2. I’m fine on my own.

Being the introvert that I’ve always been, I enjoy the silence and my own company. Maybe for most people, they can’t stand being alone and not going out. For me, I can survive not going out of the house for weeks. I love the comfort of my home and feeling cozy. I love to read and discover things on my own just like when I was a little kid. I dont think I’ll ever outgrow that part of me that just wants to be alone on some days.

 
3. Everything happens for a reason.

You grow up, you lose friends and you move on. You’ll meet new ones along the way. It’s just the way life is, constantly changing. Life isn’t meant to be lived tied up to people that no longer want to be there. You’ll just end up hurting yourself trying to resist change. It’s okay to go against the flow and create your own current. Maybe you’re meant to defy the odds and go against the majority if that’s what you feel like doing. Maybe you’re different. Maybe you’ll realize someday that you were meant for greater things, to go to different places and meet different people.

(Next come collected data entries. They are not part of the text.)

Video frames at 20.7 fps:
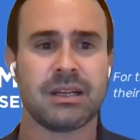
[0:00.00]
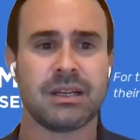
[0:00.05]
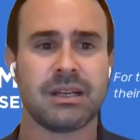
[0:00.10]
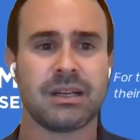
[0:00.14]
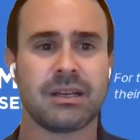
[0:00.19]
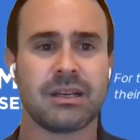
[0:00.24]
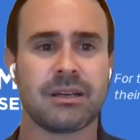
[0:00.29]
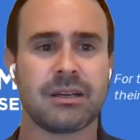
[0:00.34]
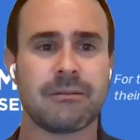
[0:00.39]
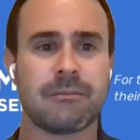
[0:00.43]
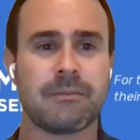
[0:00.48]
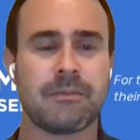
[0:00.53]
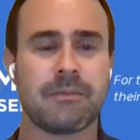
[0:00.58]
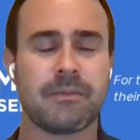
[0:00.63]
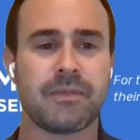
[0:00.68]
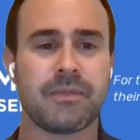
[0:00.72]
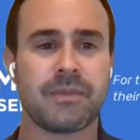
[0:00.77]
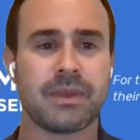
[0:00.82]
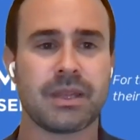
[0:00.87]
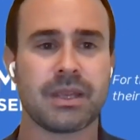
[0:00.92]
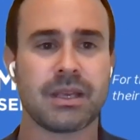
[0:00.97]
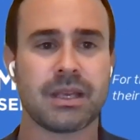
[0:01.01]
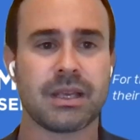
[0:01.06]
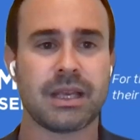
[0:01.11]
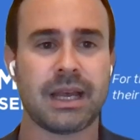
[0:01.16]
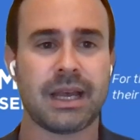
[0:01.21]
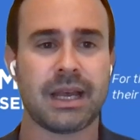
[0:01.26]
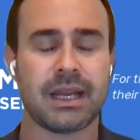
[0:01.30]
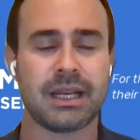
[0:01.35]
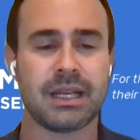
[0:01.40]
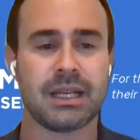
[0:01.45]

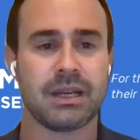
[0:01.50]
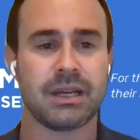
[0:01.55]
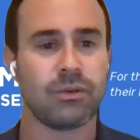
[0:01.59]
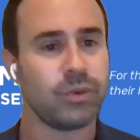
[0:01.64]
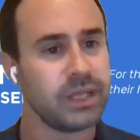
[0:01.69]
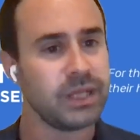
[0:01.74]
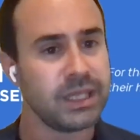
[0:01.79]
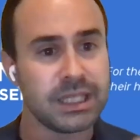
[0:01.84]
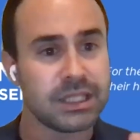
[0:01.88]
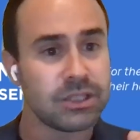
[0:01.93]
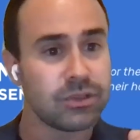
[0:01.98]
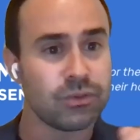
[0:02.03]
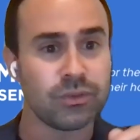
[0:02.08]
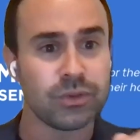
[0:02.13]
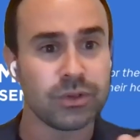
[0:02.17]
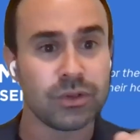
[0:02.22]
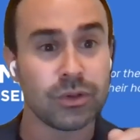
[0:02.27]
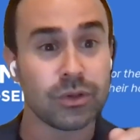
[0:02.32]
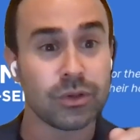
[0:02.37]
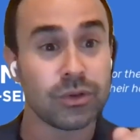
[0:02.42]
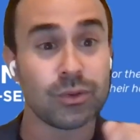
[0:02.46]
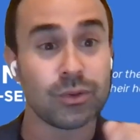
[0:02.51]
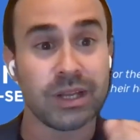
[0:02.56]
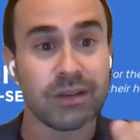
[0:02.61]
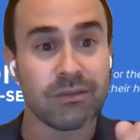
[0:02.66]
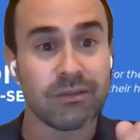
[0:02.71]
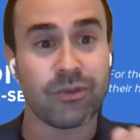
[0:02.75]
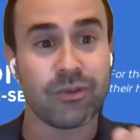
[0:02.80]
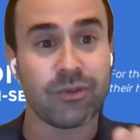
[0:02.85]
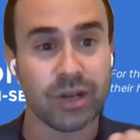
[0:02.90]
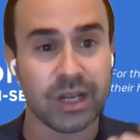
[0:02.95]
And we need to never
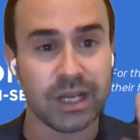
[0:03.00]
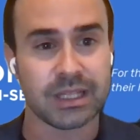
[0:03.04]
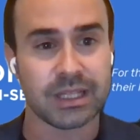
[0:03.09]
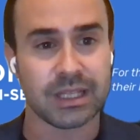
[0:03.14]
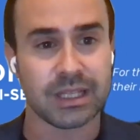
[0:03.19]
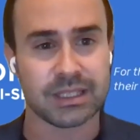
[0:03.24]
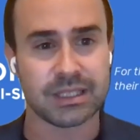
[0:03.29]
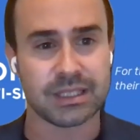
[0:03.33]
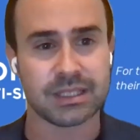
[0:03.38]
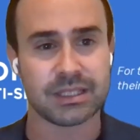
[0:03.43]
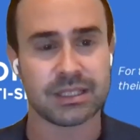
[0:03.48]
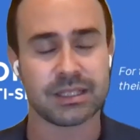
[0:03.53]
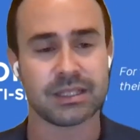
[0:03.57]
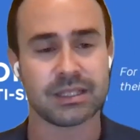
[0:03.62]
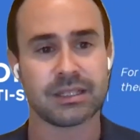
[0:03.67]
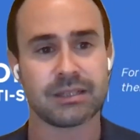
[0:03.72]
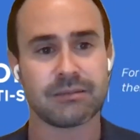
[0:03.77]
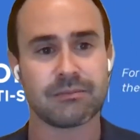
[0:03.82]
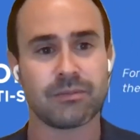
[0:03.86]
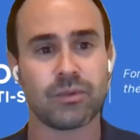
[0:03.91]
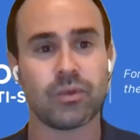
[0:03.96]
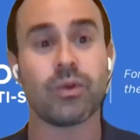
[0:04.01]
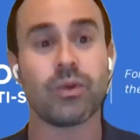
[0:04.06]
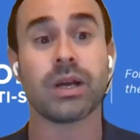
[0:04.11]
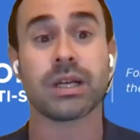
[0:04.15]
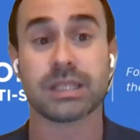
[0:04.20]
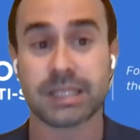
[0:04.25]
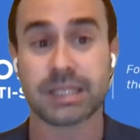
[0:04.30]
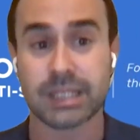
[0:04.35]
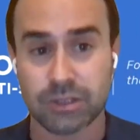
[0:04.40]
forget that. We are still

The only thing that remains constant in this world is change. We must submit to the changes God has been doing in our lives. God is constantly using people and circumstances to shape us into the person God wants us to be. Maybe the people we loved so dearly were only instruments that God used to make us realize the important life lesson of letting go.

Yes, maybe that’s the real reason why. That everything in this world, God can wipe away in an instant and that we must learn to value the blessing He has given us, while it’s still there. Though losing people we love can be painful to accept and the process involves a lot of heartbreaks, pain and crying; we still come out stronger. It’s through feeling pain that we realize and learn to strive for something we are worthy of.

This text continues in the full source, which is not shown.